Leam, la dernière des Fédorovitch, avait tourné le dos à cette histoire. Celle-ci en profitait donc pour la frapper dans le dos. La vampire véritable était pressée de renaître.

« Tu vas en Salvanie Orientale, avait dit Vlad sur le parvis de la gare de Twinska. Pour retourner là où tu es née. Pourquoi ?
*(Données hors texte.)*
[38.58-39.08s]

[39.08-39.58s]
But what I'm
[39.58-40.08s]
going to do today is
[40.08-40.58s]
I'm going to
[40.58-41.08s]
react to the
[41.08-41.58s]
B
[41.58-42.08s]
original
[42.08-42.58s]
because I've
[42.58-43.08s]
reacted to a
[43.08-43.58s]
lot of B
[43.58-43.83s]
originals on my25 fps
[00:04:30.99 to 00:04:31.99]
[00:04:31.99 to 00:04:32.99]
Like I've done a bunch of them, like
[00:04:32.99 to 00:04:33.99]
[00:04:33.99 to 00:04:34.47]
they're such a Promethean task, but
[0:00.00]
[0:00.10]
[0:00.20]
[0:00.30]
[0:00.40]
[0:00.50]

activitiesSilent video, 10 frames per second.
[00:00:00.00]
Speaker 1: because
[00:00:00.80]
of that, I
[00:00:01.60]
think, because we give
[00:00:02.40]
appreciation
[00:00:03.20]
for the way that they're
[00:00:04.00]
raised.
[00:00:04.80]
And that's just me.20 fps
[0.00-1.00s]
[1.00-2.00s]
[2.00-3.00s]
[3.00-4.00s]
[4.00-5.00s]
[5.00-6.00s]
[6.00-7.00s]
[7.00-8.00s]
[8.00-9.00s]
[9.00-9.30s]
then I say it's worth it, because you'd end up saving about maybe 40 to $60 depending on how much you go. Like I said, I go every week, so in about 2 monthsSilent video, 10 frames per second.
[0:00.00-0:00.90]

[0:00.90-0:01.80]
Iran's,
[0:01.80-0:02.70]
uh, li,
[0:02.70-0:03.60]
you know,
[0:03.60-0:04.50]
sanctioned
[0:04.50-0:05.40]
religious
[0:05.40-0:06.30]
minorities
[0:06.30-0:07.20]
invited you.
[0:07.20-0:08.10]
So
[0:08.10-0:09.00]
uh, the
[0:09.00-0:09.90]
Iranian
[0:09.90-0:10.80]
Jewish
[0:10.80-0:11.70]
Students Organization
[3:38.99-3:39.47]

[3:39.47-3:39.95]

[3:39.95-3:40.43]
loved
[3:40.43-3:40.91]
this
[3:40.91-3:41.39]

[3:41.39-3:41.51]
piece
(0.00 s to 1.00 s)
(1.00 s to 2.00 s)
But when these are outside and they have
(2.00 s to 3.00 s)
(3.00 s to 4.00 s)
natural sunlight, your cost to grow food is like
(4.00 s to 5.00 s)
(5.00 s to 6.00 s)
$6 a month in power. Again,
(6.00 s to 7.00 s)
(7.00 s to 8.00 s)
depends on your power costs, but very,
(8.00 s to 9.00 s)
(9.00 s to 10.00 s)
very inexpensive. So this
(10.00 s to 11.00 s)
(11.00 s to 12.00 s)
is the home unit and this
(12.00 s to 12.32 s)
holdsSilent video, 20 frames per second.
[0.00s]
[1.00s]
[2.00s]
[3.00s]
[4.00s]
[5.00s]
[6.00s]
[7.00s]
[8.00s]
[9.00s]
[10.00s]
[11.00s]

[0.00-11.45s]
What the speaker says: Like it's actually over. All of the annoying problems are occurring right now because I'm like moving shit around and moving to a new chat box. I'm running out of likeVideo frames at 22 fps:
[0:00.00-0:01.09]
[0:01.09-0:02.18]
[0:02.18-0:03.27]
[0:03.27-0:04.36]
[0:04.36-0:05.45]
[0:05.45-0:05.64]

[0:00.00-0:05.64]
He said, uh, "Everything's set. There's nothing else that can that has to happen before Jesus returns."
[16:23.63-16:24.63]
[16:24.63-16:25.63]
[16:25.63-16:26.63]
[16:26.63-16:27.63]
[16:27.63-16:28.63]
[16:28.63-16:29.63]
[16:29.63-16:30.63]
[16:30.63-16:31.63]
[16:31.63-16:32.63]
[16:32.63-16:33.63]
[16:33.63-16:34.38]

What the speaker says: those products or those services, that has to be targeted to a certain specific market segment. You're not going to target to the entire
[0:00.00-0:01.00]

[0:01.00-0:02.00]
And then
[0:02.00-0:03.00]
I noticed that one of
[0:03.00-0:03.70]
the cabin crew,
— Norlisk ne sera qu'un point de passage. Je dois aller plus loin au Sud. Est-ce que tu as connu le médiateur du temple, il y a cinq ans, avant qu'il quitte Twinska ?

— Non, pas vraiment.

— Il existe un temple dans les montagnes où s'achèvent la Salvanie et le territoire Naman. Le temple de Bamès. Il s'agit du plus ancien et du plus reculé des temples de Kaldar sur Daln. L'enseignement de là-bas sert à former les médiateurs.

— Tu veux devenir médiatrice de Kaldar ?

— J'ai besoin d'équilibre. »

Vlad accusait le coup. Il l'attendrait des années s'il le fallait, mais ne comprendrait pas.

« Ce sera bientôt l'hiver, avait-il annoncé. J'espère que tu sais ce que tu fais.

— On dit là-bas que quelqu'un né dans la neige ne peut pas y mourir. À bientôt, Vlad. Protège Twinska pour moi. »

Ils s'étaient embrassés sur le quai ; on les aurait pris pour un couple en fin de permission.

« Norlisk, terminus. »

Le chef de bord, tandis qu'il parcourait les coursives du train en sommant les passagers de descendre, semblait ne pas y croire lui-même. Norlisk, terminus ! Le voyage avait duré une semaine entière, le train s'arrêtant sans cesse pour dégager la voie d'un tronc d'arbre ou d'une congère. Sur le retour, le transsalvanien serait comme poursuivi par l'hiver.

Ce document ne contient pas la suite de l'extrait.